— Source material —
........

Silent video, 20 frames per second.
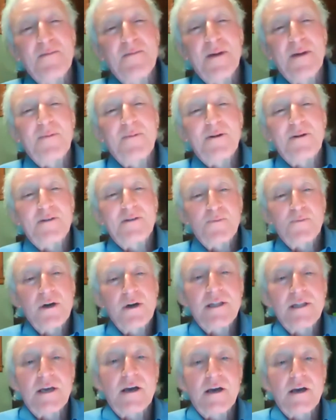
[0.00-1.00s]
Amendment is put
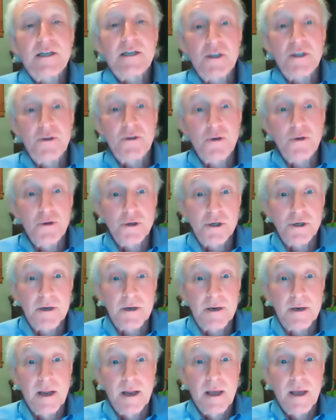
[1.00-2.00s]
into the
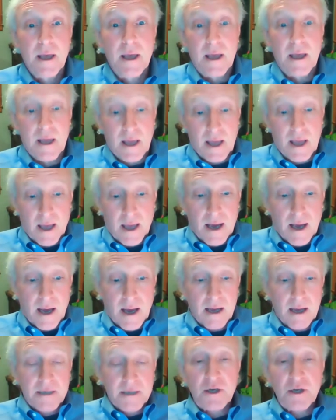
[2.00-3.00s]
Constitution
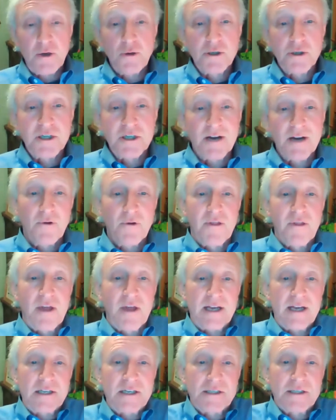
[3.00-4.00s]
to do several
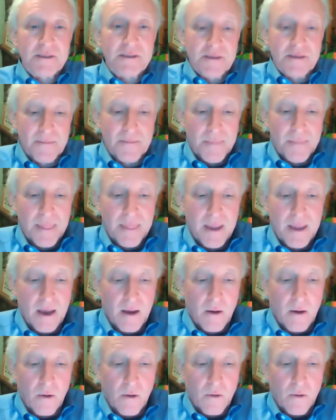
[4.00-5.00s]
things.
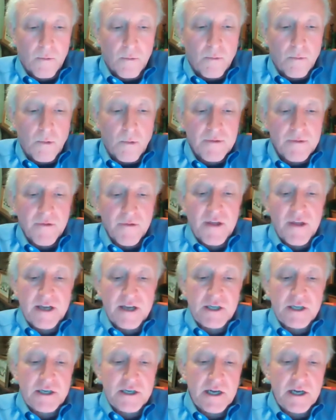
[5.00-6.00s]
One of the
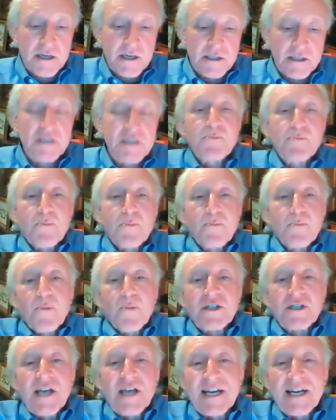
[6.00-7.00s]
things it does, it
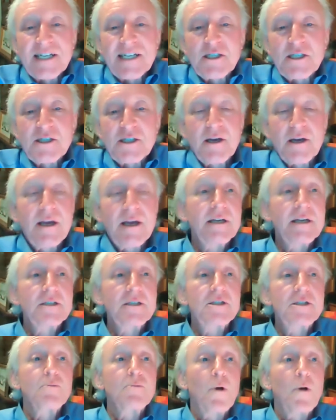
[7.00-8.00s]
protects
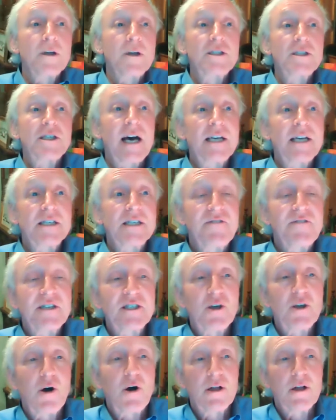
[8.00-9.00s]
against
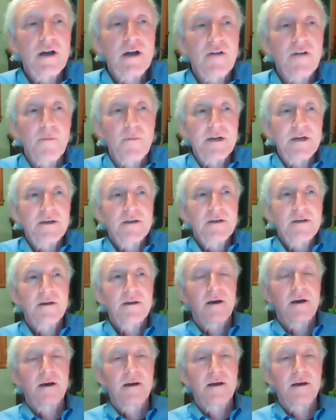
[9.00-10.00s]
one-size-fits-all government.
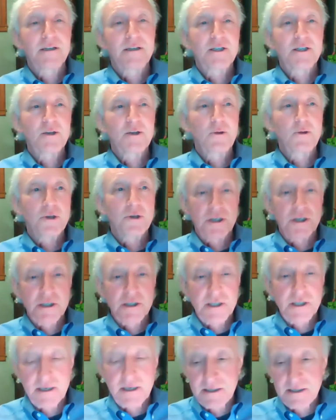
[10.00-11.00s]

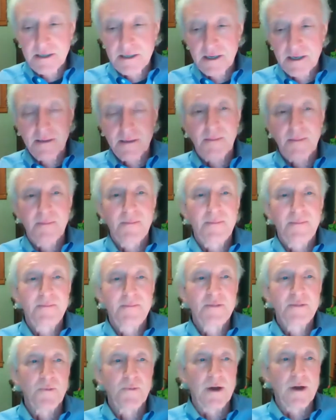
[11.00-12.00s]
Solutions that
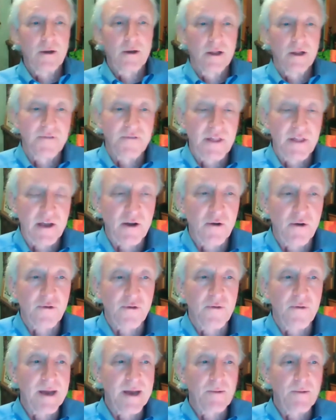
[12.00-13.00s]
spread all over the
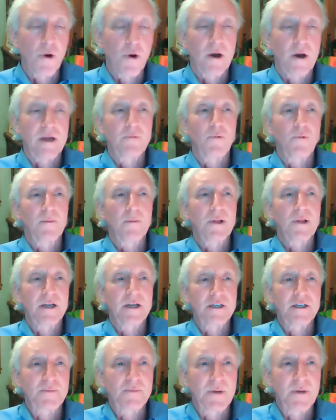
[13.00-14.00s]
country may work in one
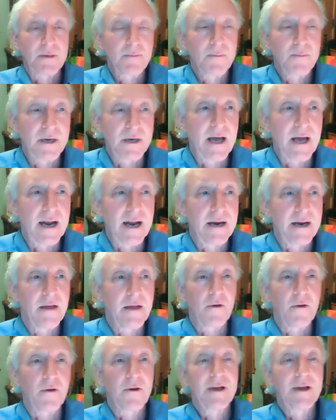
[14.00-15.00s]
place, but not
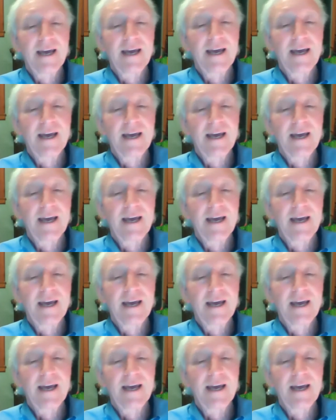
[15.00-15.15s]
another.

........

— Task —
Take only the line containing "[3.00-4.00s]" and every line after it to the end of the entries, and copy them exactly, pictures excluded.

— Reply —
[3.00-4.00s]
to do several
[4.00-5.00s]
things.
[5.00-6.00s]
One of the
[6.00-7.00s]
things it does, it
[7.00-8.00s]
protects
[8.00-9.00s]
against
[9.00-10.00s]
one-size-fits-all government.
[10.00-11.00s]

[11.00-12.00s]
Solutions that
[12.00-13.00s]
spread all over the
[13.00-14.00s]
country may work in one
[14.00-15.00s]
place, but not
[15.00-15.15s]
another.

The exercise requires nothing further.